Впрочем, теперь уже ясно, что сама эра и нынешняя ситуация, в которой нахожусь, судя по отмеченным уже мною признакам, фантоматическое действо, которое разыгрывает с моим участием Метафор… Необходимо найти еще некую деталь, известную только мне, ее не может вычислить никакой иной механизм. Но для этого, повторяю, нужно знать имя человека, с которым происходят доисторические чудеса.

Пойду-ка к этой компании. Кажется, у меня и в человеческой ипостаси есть сын и дочь. Может быть, общаясь с мезозойцами, я приду к некоей аналогии и вспомню…»

Ящер вздохнул, развел в стороны верхние конечности и двинулся к собственному семейству.

Он понимал, что его попытка установить истину, доказать самому себе, что мир, в котором оказался, не является настоящим, натолкнется на главную трудность: необходимо действовать в одиночку. Ведь если ты испытываешь подобные ощущения и полагаешь ощущения иллюзией, созданной Метафором, то не должен доверять ни единому существу. Никому, кроме самого себя. Впрочем, о чем он может говорить с ящерами, что доверить существам, обладающим мозгом с кулачок? Он заключен в мир полного одиночества, в котором не в состоянии находиться сразу два разумных вида, ибо два человека не могут видеть один и тот же, пусть и искусственный сон.
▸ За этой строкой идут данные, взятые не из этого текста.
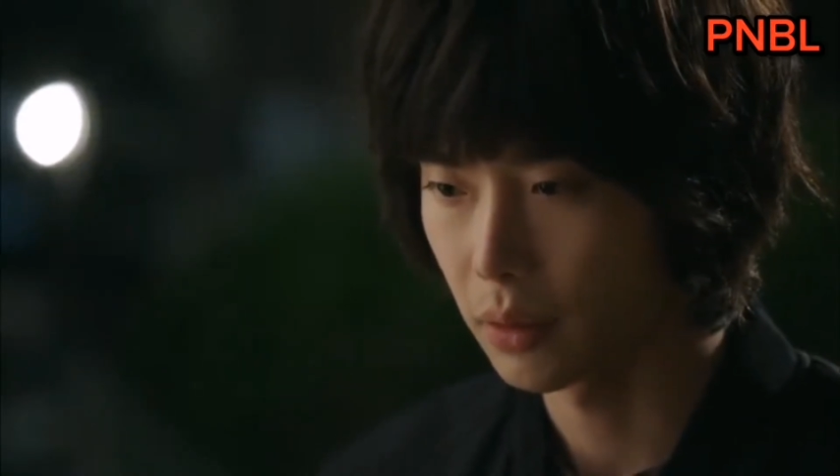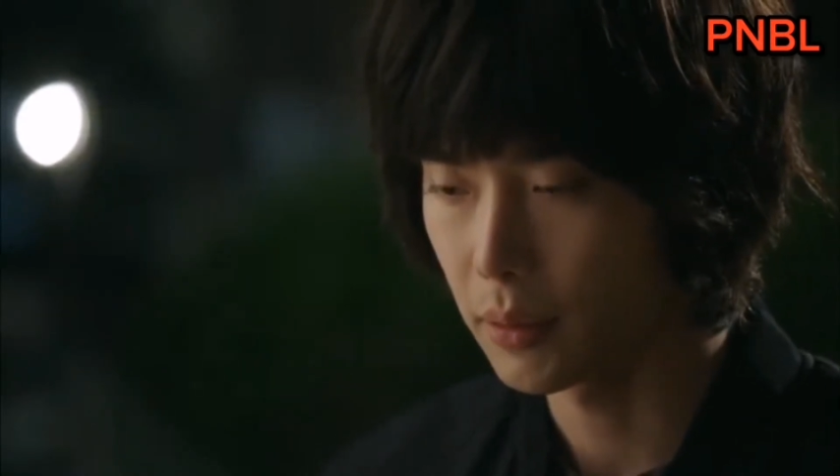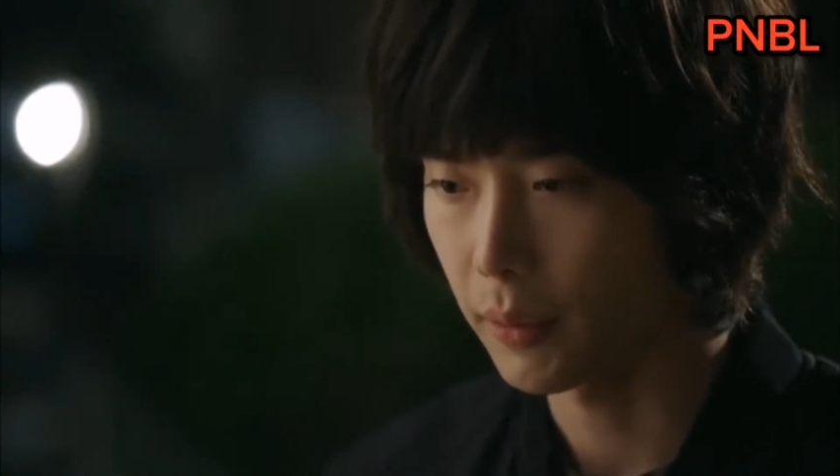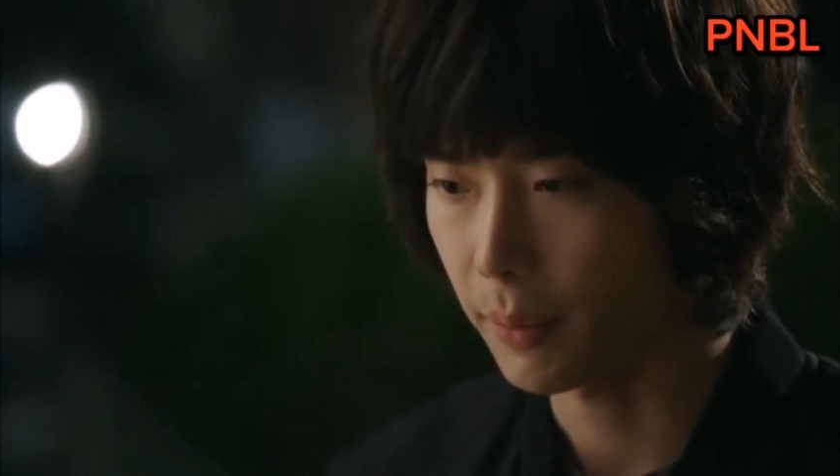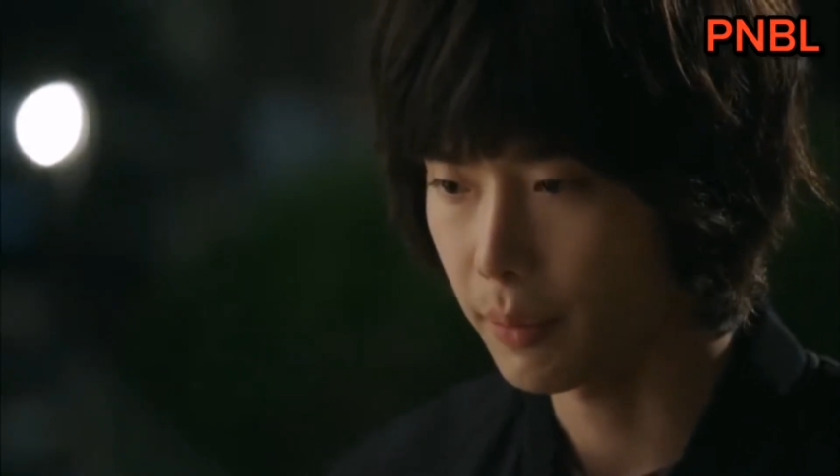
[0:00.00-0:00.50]

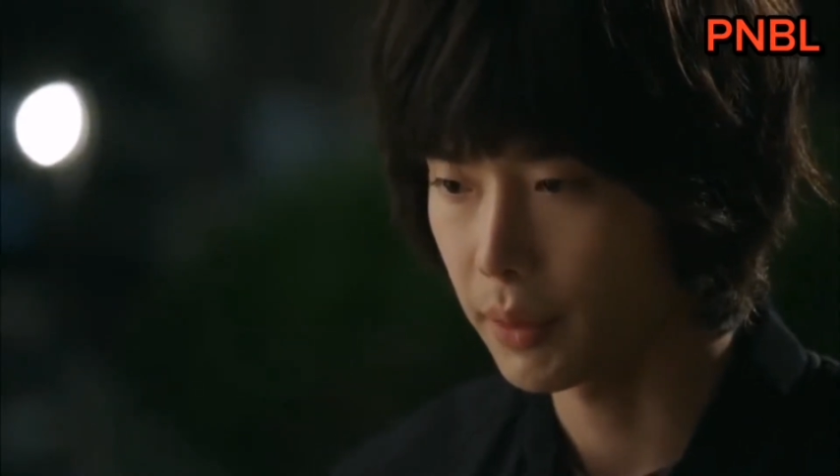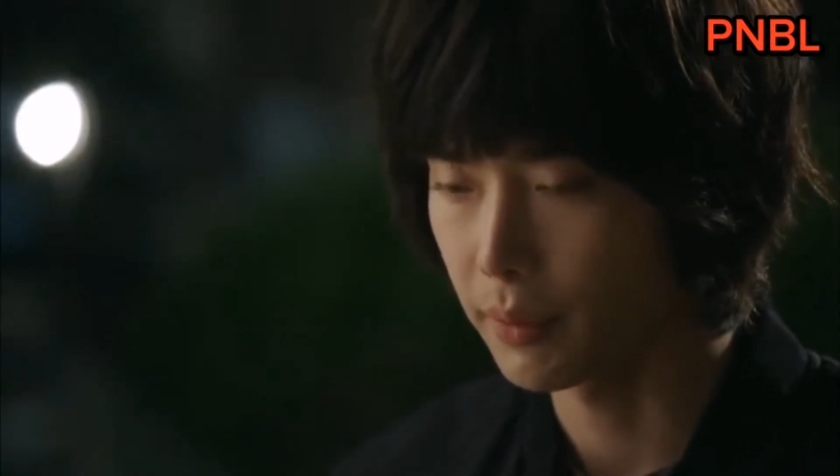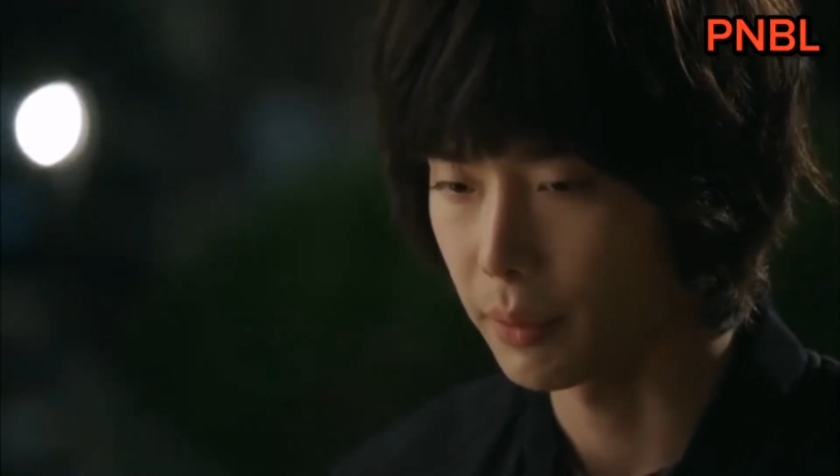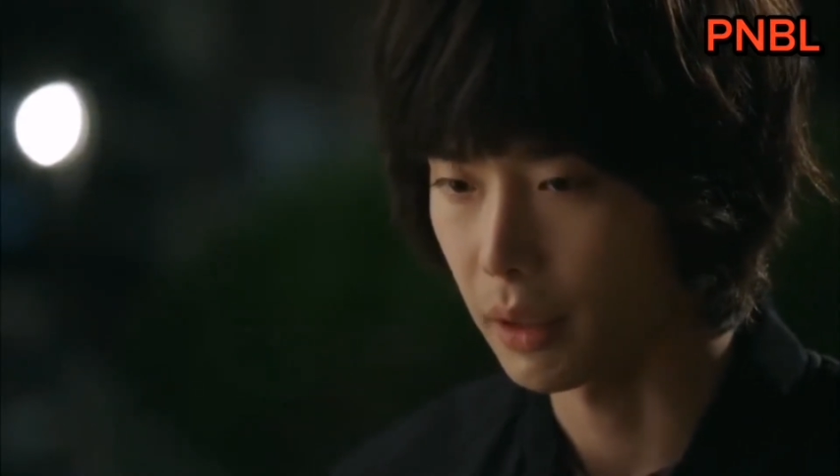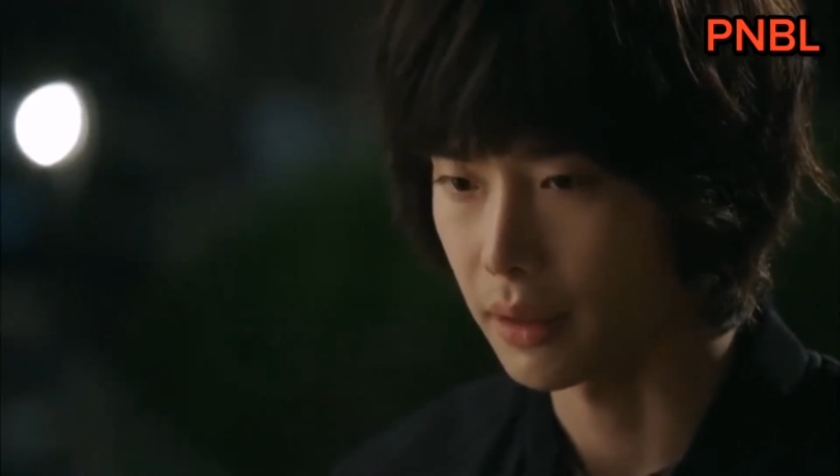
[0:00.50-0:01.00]
Walang
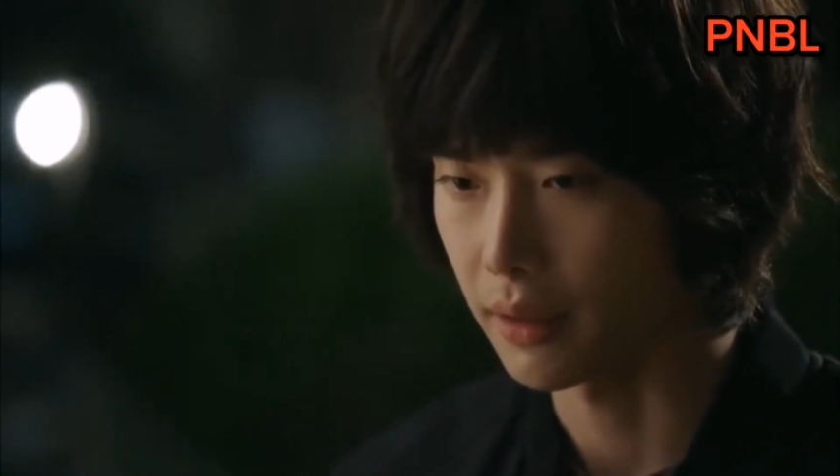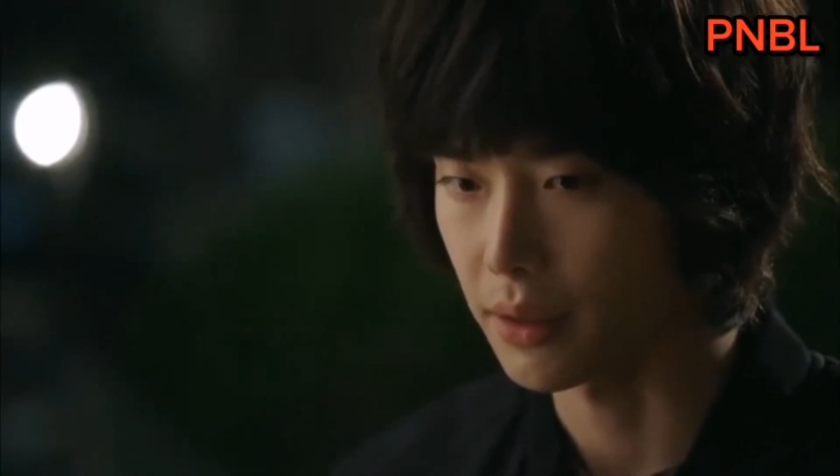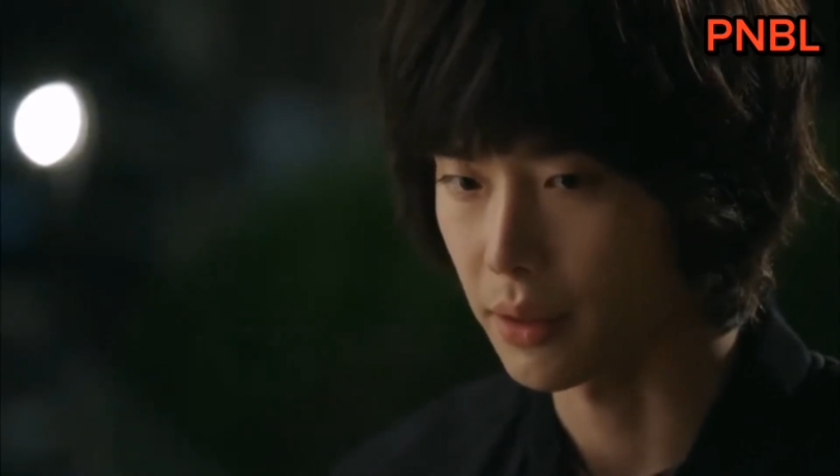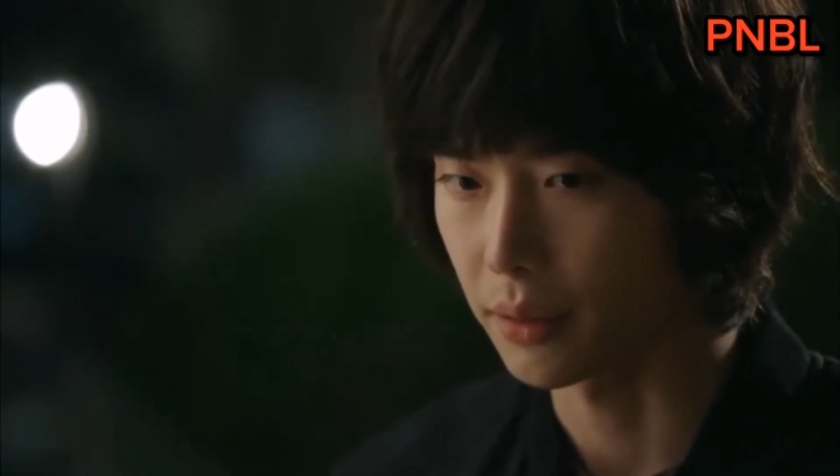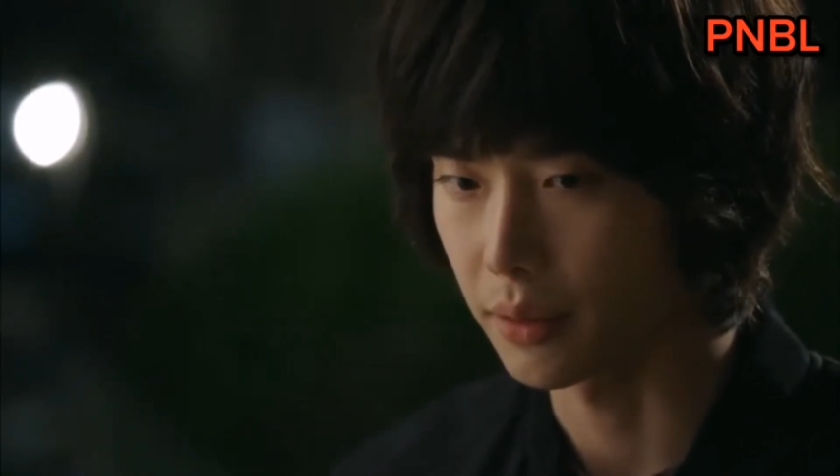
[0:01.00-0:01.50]
ipinagmamalaking
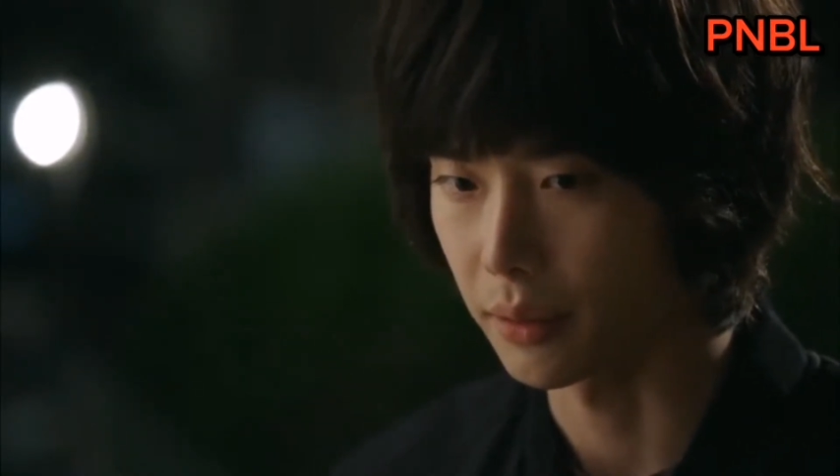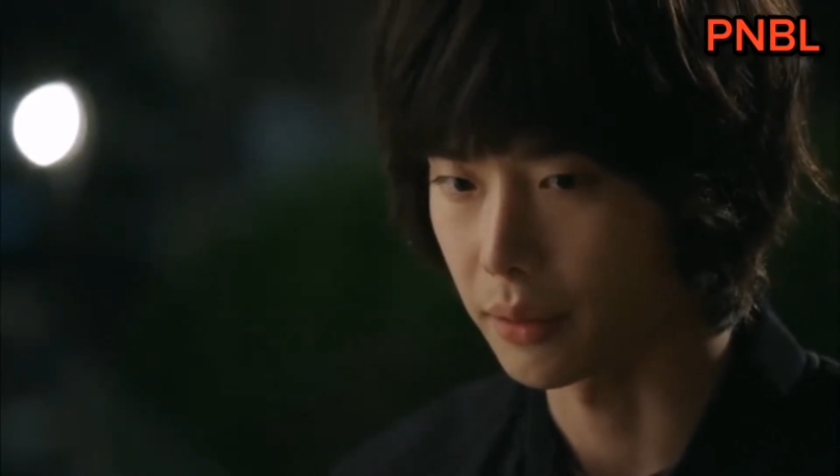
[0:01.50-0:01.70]
pera o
Рептилии, к которым он приближался, оставили забавы, и, как показалось отцу семейства, с любопытством рассматривали его.

«Ты вечен, Господи Боже мой, – мысленно произнес слова «Исповеди» блаженного Августина тираннозавр-писатель, – а я подлежу преемственности времен, коих сущность и распорядок непостижимы для меня».

Добраться до ящеров ему не удалось. По дороге к ним он вспомнил вдруг имя, и все исчезло.

Играть с человеком дальше машине уже не имело смысла.